Lorne Crerar and Hector MacQueen awarded CBEs
Two leading Scots legal figures, one practising and one academic, have been appointed CBE in the Queen's Birthday honours list, while a sheriff has been awarded an OBE.
Professor Lorne Crerar, chairman and co-founder of Harper Macleod, becomes a CBE (Commander of the Order of the British Empire) for services to economic and community development in Scotland.
Chair of Highlands & Islands Enterprise since 2012, and Professor Emeritus of Banking Law at the University of Glasgow, in 2017 he was appointed as co-chair of a new National Council of Rural Advisers, which delivered a report creating a blueprint for Scotland's rural economy which has been adopted by the Government. He is also a member of the Rural Economic Action Group, tasked with developing Scotland's rural economic policy.
In addition he has undertaken or contributed to a number of independent reviews for the Scottish Government, including the Independent Review of Legal Services in Scotland in 2018, the Enterprise and Skills Review 2017, which led to the creation of the Strategic Board for Enterprise & Skills in Scotland, the Independent Review of Regulation, Audit, Inspection and Complaints handling of public services in Scotland, the Independent Review of the Lending Code, and the Housing Improvement Task Force.
Professor Hector MacQueen, Professor of Private Law at the University of Edinburgh since 1994, receives the CBE for services to legal scholarship.
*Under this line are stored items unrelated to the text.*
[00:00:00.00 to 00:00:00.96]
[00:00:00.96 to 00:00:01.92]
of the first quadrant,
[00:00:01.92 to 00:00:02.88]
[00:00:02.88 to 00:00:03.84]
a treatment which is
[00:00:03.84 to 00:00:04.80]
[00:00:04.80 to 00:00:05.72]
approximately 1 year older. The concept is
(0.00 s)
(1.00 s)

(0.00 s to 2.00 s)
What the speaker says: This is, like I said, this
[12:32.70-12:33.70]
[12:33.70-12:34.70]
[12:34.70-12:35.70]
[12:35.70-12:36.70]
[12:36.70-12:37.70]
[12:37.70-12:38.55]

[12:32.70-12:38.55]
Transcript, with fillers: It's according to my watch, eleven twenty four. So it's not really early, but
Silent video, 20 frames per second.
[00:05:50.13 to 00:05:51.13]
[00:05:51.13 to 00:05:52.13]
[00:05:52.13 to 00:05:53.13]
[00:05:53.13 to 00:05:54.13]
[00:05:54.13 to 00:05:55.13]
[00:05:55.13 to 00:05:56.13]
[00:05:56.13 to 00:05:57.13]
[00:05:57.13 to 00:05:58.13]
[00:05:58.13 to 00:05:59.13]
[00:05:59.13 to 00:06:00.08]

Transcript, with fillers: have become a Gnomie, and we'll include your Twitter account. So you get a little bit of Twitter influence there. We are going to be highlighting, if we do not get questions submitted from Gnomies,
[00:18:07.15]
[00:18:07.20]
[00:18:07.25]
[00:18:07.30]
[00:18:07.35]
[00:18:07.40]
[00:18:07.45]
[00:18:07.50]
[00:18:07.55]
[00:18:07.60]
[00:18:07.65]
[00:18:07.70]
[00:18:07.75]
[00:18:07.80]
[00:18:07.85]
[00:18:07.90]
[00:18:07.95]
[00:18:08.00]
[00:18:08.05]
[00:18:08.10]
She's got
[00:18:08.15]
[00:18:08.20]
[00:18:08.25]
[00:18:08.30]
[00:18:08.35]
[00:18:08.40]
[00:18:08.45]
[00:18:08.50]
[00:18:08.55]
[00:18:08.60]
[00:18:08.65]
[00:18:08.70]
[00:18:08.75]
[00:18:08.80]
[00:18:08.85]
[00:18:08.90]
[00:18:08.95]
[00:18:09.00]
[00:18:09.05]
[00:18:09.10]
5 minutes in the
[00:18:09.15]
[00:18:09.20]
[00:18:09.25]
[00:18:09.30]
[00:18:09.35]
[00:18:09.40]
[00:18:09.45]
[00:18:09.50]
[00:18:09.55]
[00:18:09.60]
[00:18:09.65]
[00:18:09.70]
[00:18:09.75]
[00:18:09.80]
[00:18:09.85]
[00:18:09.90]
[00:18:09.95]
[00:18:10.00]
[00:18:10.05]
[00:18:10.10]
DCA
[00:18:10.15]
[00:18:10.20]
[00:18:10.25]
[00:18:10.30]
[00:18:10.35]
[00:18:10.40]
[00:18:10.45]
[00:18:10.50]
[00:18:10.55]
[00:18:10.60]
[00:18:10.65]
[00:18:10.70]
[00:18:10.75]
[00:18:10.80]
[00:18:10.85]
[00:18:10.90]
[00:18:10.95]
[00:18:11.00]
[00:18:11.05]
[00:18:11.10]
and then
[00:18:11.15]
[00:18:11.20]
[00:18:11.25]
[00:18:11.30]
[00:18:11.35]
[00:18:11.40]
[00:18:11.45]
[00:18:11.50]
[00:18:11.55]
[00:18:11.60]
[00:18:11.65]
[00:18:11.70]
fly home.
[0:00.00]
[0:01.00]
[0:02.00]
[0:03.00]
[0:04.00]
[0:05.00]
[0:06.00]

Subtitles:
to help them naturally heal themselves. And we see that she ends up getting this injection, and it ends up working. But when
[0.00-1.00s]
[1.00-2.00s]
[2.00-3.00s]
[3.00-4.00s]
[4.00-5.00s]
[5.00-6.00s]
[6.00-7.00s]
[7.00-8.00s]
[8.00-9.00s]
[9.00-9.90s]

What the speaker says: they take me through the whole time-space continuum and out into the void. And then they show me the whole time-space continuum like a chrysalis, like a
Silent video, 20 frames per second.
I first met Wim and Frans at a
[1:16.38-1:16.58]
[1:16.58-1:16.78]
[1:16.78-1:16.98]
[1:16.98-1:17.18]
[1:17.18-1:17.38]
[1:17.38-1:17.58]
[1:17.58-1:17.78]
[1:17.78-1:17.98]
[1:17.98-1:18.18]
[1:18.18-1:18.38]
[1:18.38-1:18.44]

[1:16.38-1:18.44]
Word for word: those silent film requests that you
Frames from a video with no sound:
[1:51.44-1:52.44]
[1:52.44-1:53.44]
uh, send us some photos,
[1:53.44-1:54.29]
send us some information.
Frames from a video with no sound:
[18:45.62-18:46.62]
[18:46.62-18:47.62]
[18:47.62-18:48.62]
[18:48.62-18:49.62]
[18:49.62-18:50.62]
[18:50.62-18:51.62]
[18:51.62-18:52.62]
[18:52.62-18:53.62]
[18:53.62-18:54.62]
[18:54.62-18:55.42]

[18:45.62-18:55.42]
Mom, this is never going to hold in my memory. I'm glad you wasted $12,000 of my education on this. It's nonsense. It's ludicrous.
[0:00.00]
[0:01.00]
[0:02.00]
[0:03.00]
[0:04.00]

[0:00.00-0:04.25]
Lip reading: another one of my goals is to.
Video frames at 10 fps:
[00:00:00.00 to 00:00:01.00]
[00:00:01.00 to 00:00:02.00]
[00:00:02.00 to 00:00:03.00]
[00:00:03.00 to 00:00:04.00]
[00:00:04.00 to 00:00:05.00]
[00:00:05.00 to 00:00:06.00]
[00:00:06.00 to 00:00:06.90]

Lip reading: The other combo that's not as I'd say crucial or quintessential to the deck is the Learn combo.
He has been on the staff of the Edinburgh Law School 1979, having also taken his LLB and PhD there. He was Dean of the Law School 1999-2003, and Dean of Research and Deputy Head of the College of Humanities and Social Science in the University 2004-2008.
He served as a Scottish Law Commissioner, full time or part time, from 2009 to 2018. Elected a Fellow of the Royal Society of Edinburgh in 1995, of the British Academy in 2006, and President of the Society of Legal Scholars 2012-2013, he currently chairs the law section of the British Academy, and is also a cross-member in medieval studies, legal history being among his special interests.
Sheriff Iona McDonald, senior sheriff at Kilmarnock Sheriff Court, is awarded the OBE (Officer of the Order of the British Empire) for services to law and order. Senior sheriff since 2007, she became a sheriff of North Strathclyde in 2000 after serving as temporary sheriff since 1994. On qualifying in the law she practised as a solicitor with Ayr firm Mathie-Morton, Black & Buchanan, where she became a partner in 1982. In 2017 she was appointed Lord-Lieutenant of Ayrshire and Arran.
In 2010 she was appointed a member of the Scottish Courts Service board, where she is chair of its Estates Committee. She has also been involved in the training of justices of the peace and children’s panel members, and in charity fundraising, especially for the British Heart Foundation.
Honoured for activities outside the law is Lynn Simpson, a senior associate at Shepherd & Wedderburn, who receives the British Empire Medal as head coach, Flyers Trampoline Club and chair of the Trampoline & Tumbling Technical Panel, for services to trampolining.